WWW::Search and AutoSearch and WebSearch
========================================


WHAT IS NEW IN WWW::Search 2.04?  (1999-09-30)
----------------------------------------------
overview:
 * Bug fixes for several backends (as usual)
 * NEW backends: GoTo, Deja, NetFind, Lycos::Sites, Lycos::Pages
 * WebSearch has new/changed options: --count, --debug, --lwpdebug

See the file ChangeLog for details.


WHAT IS WWW::Search?
--------------------

WWW::Search is a collection of Perl modules which provide an API to
WWW (and similar) search engines.  Currently WWW::Search includes
back-ends for variations of AltaVista, Dejanews, Excite, HotBot,
Infoseek, Lycos, Magellan, WebCrawler, and Yahoo, among others.  We
include two applications built from this library: AutoSearch (a
program to automate tracking of search results over time), and
WebSearch, a small demonstration program to drive the library.

WWW::Search does NOT try to emulate the search that you would get with
each search engine's GUI.  WWW::Search performs the search in a way
that is efficient and convenient for text processing.  This might
include getting "text-only" pages, making sure descriptions are turned
on, and increasing the number of hits per page, among other tricks.

Because WWW::Search depends on parsing the HTML output of web search
engines it will fail if the search engine operators change their
format (an unfortunately frequent occurrence).  WWW::Search includes a
test suite for most back-ends which verifies that it is functioning
correctly.  As of the day of the release the current back-end status
is:

AltaVista		working
AltaVista::AdvancedNews	working
AltaVista::AdvancedWeb	working
AltaVista::News		working
AltaVista::Web		working
AltaVista::Intranet	working
Crawler			partially working?
Deja/Dejanews		working
Excite			working
Excite::News		working
ExciteForWebServers	not working
Fireball		not working?
FolioViews		working
Google  		working
Gopher			not working? (not in test suite)
GoTo                    working
HotBot			working
HotFiles		working
Infoseek		working
Infoseek::Companies	working
Infoseek::Email		not working
Infoseek::News		working
Infoseek::Web		working
Livelink		not working? (not in test suite)
LookSmart		working? (not in test suite)
Lycos			working
Lycos::Pages		working
Lycos::Sites		working
Magellan		working
Metacrawler             not working
Metapedia		working? (not in test suite)
MSIndexServer		not working?
NetFind                 working
NorthernLight		working
Null			working
OpenDirectory           working
PLweb			not working
Profusion		working
Search97		not working
SFgate			working
Simple			not working? (not in test suite)
Snap			working
Verity			not working (not in test suite)
WebCrawler		working
Yahoo			working
ZDNet			working

``Partially working'' indicates that some tests passed and some failed.


WHAT IS AutoSearch?
-------------------

WWW::Search's primary client is AutoSearch.  AutoSearch performs a
web-based search and puts the results set in a web page.  It
periodically updates this web page, indicating how the search changes
over time.  Sample output from AutoSearch can be found at
<http://www.isi.edu/lsam/tools/autosearch/>.  Output format is
configurable.

See the man page for AutoSearch details, or the DEMONSTRATION section
below for quick-start instructions.


REQUIREMENTS
------------

WWW::Search requires Perl5, the libwww-perl module suite, the URI
module, and the HTML::Parser module.  Some of the "not working"
modules require the HTML::TreeBuilder module (so you can ignore
warnings about TreeBuilder during the build).  For information on
Perl5, see <http://www.perl.com>.  For all the modules, see
<http://www.perl.com/CPAN/> to find a CPAN site near you.

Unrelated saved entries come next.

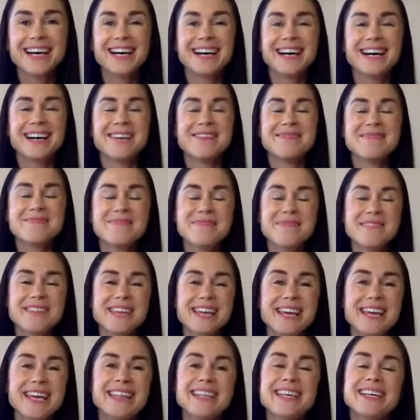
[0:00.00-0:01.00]
um,
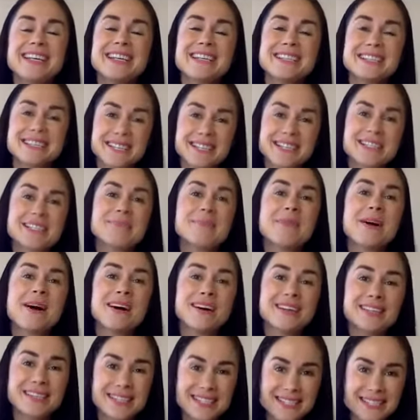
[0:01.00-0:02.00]
and then at six
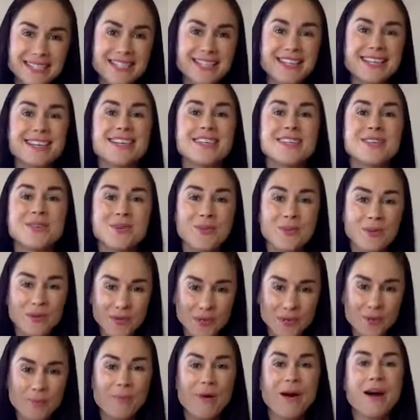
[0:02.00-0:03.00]
months
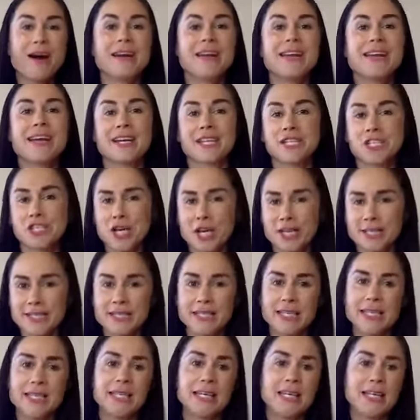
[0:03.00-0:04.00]
your your body
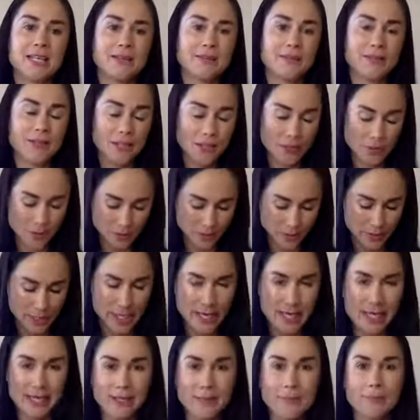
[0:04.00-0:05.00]
adjusting and you're
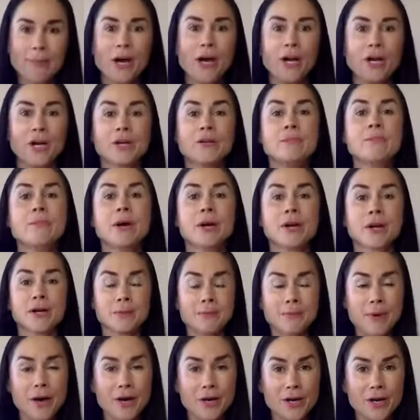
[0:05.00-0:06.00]
looking better and better
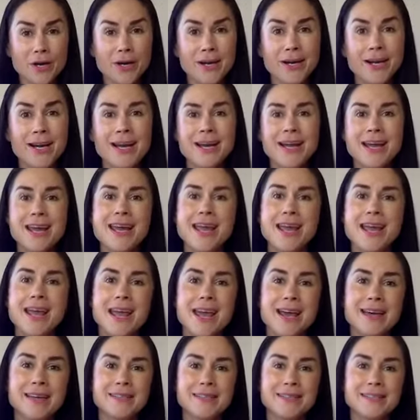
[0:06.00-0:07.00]
and better
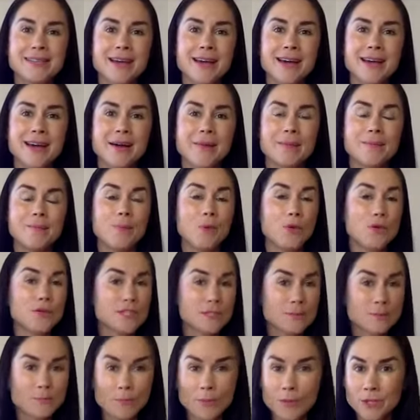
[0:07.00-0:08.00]
and uh,
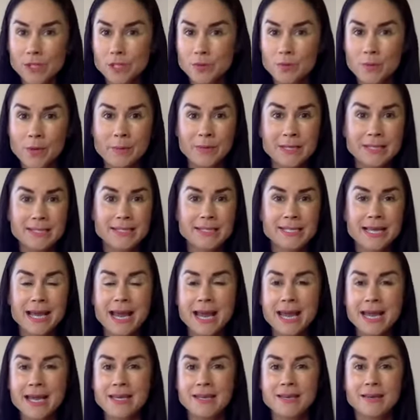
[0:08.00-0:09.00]
most most women
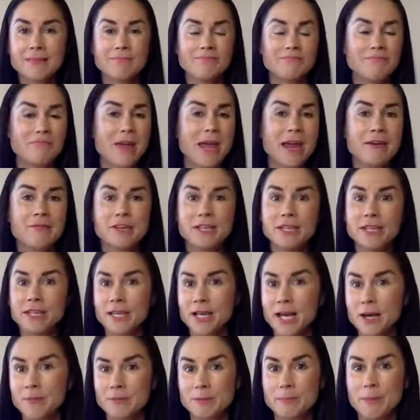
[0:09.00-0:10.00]
say
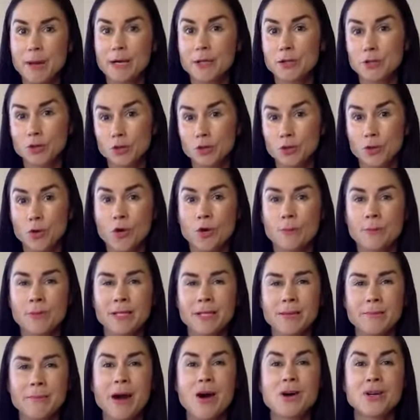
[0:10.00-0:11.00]
everything comes back to
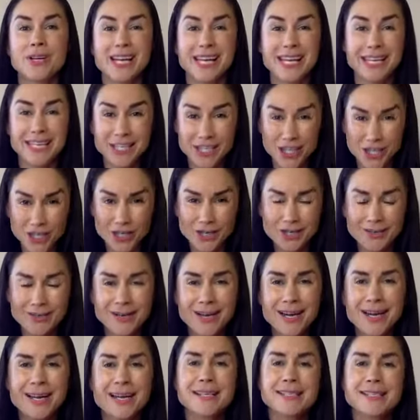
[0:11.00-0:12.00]
normal about a
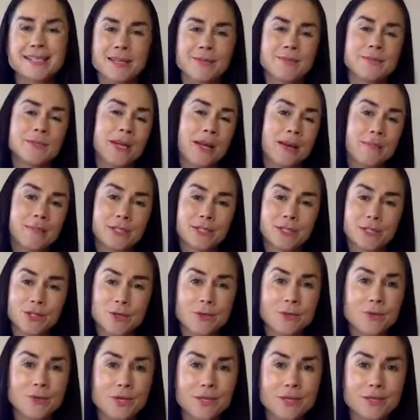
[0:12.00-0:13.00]
year sometimes
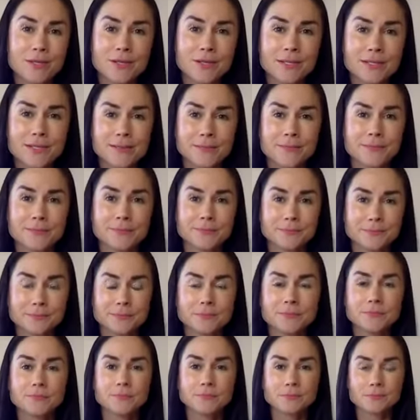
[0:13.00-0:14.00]
two years
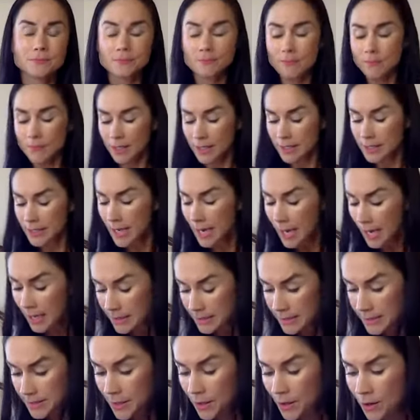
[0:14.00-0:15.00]

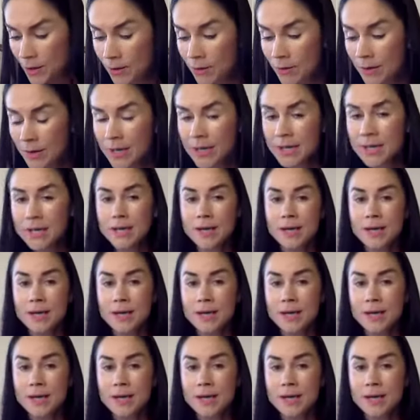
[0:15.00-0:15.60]
yeah so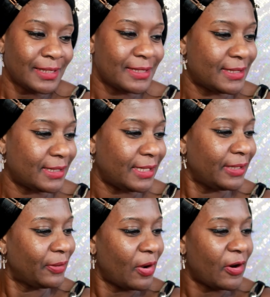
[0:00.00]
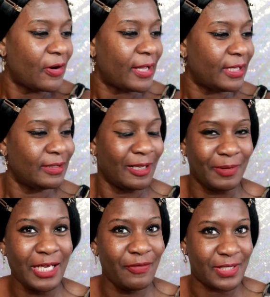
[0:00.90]
Let's see. All right,
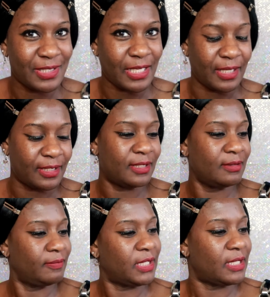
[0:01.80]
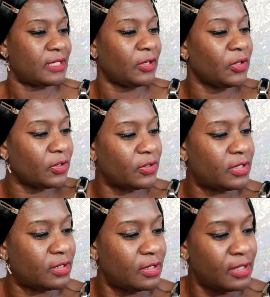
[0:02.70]
I'm kind of excited because I
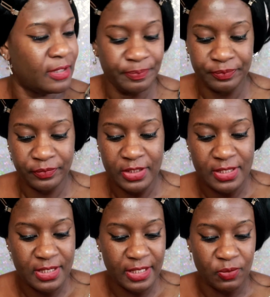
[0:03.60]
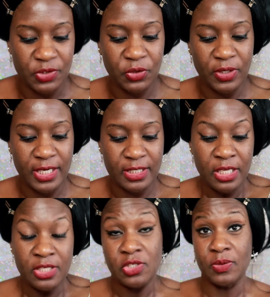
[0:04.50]
heard this thing was
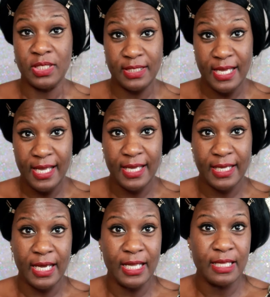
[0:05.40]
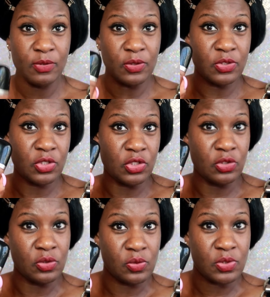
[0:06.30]
great. So today I am going to
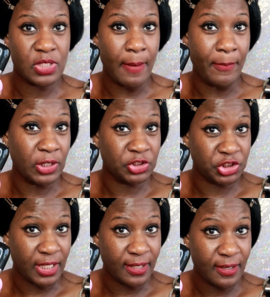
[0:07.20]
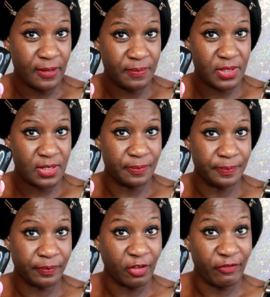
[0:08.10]
use the Marc Jacobs
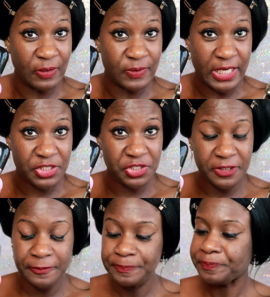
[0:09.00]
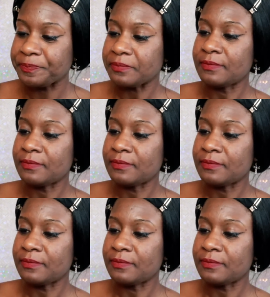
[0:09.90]
foundation,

At the time of this release, the primary WWW::Search development and
testing is under perl version 5.005_03 on Sun UltraSparc Solaris 7 and
under ActiveState perl build 519 on Windows NT 4.0 with service pack
5.

WWW::Search has also been built and tested successfully on Win98J
(that's Japanese) with ActiveState perl build 517.

If you have successfully built and tested WWW::Search on any other
(obscure) platform / version combination, please let me know!
MartinThurn@iname.com


AVAILABILITY
------------

The latest version of WWW::Search should always be available on CPAN.
Here is the best URL for finding it:
http://www.perl.com/CPAN-local/modules/by-module/WWW


INSTALLATION
------------

In order to use this package you will need Perl version 5.002 or
better.  

It is hightly recommended that you use CPAN.pm to install WWW::Search.
It will automatically install all the prerequisite modules and put
everything in the right places.  On a unix system, just type

   perl -MCPAN -e 'install WWW::Search'.

Otherwise, you can install WWW::Search as you would any perl module
library, by running these commands in the WWW-Search-2.04 directory
after unpacking the archive (and after installing all the prerequisite
modules):

    perl Makefile.PL
    make
    make test
    make install

On Win32, maintenance and testing is done with Microsoft's nmake.exe;
use 'nmake' instead of 'make' in the above sequence of commands.

See "TESTING" below for a description of what "make test" does.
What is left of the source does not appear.